The leading GOP idea is to block grant Medicaid and give states an annual lump sum tied to inflation, basically ending the open-ended entitlement that's burning a hole in federal and state coffers. (Again, for most states, Medicaid is the single biggest — and the fastest growing — budget item.) Republicans would also get rid of the federal mandates that force states to offer a prescribed set of benefits and, instead, let them experiment with alternative arrangements. For example, states could offer beneficiaries the option of buying catastrophic coverage to guard against some unforeseen and costly illness and combine it with a Health Savings Account — basically a tax-free IRA — to pay for routine care and other out-of-pocket expenses. Any balance at the end of the year would roll over into the next year.

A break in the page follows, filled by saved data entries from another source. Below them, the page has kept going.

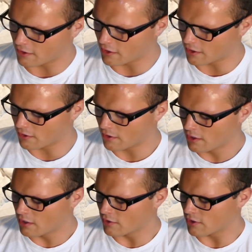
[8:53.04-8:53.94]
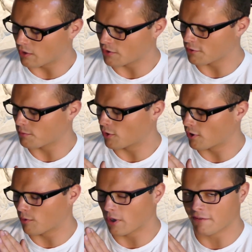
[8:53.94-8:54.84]
in here. So this is
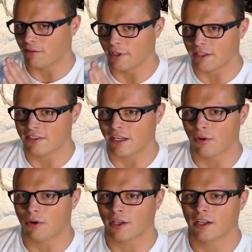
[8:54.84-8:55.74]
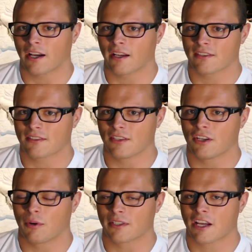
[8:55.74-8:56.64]
more a way for me to stay organized, to
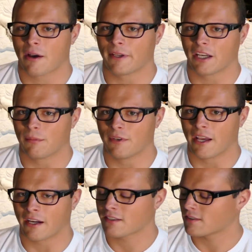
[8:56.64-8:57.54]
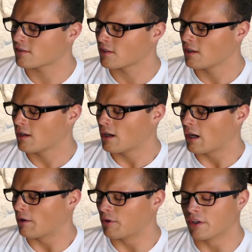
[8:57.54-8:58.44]
know what's coming up next.
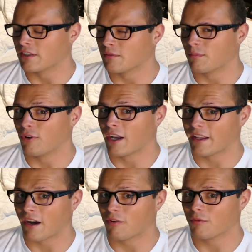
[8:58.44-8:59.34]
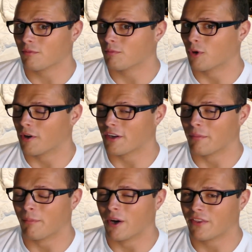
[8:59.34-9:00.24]
I really didn't plan out more than a
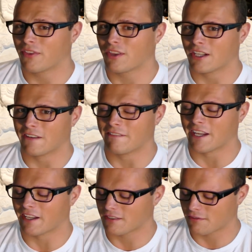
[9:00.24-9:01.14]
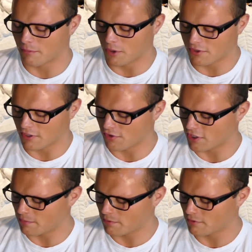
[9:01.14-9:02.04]
month in advance for most of the
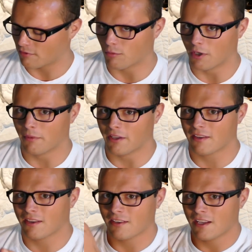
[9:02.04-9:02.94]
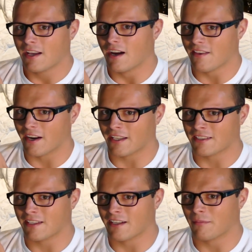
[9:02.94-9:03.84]
trip, 1 month. And then I get
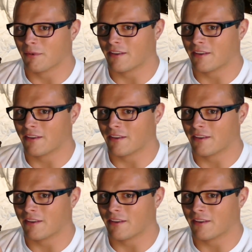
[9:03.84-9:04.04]
to the end of the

This arrangement would give patients a good reason to shop more prudently. Over a period of time, this would curb health care inflation and lower overall spending. The Congressional Budget Office has estimated that block grants could cut Medicaid spending by up to a third over a decade.

This is hardly a new idea. But the reason it hasn't gone anywhere is because liberals hate the notion of anything less than full-blown, guaranteed public insurance that in theory covers everything, never mind the sordid practical reality. But after ObamaCare, the politics of such reform are going to be even more intractable.

Here's why:

Essentially, if the block grant to each state is calculated based on its pre-ObamaCare Medicaid population, many of the newly covered would lose insurance, surely triggering a popular revolt. However, if the block grants were based on the post-ObamaCare Medicaid population, the 19 states that did the fiscally responsible thing and didn't sign up for ObamaCare's Medicaid expansion would be unfairly penalized. And given that all these states have Republican governors, GOP lawmakers on Capitol Hill would have to face the wrath not only of liberals but also their own party. It's hard to imagine President Trump, a man obsessed with polls, signing up for either of these outcomes.

The other alternative would be to give all states enough money to cover everyone at 138 percent of the poverty level. But this would mean that the GOP's repeal-and-reform would be even costlier than ObamaCare itself.

Republican Gov. John Kasich of Ohio, a Medicaid expansion state, has indicated that he would be willing to accept block grants covering only people up to 100 percent of the poverty level in exchange for more operational control. However, convincing dozens of other governors to go along with telling millions of Americans they no longer get Medicaid would be… an uphill task. Making things even more difficult: This would have to be settled before April so that it could be included in the budget reconciliation bill that Republicans want to push out before insurers finalize their 2018 plans for participating in ObamaCare.

ObamaCare is like a Rube Goldberg contraption. Taking it apart and reassembling it is easier said than done — even if it's the right and smart thing to do. And if Republicans can't figure out a way to do so, American patients and taxpayers will be the big losers.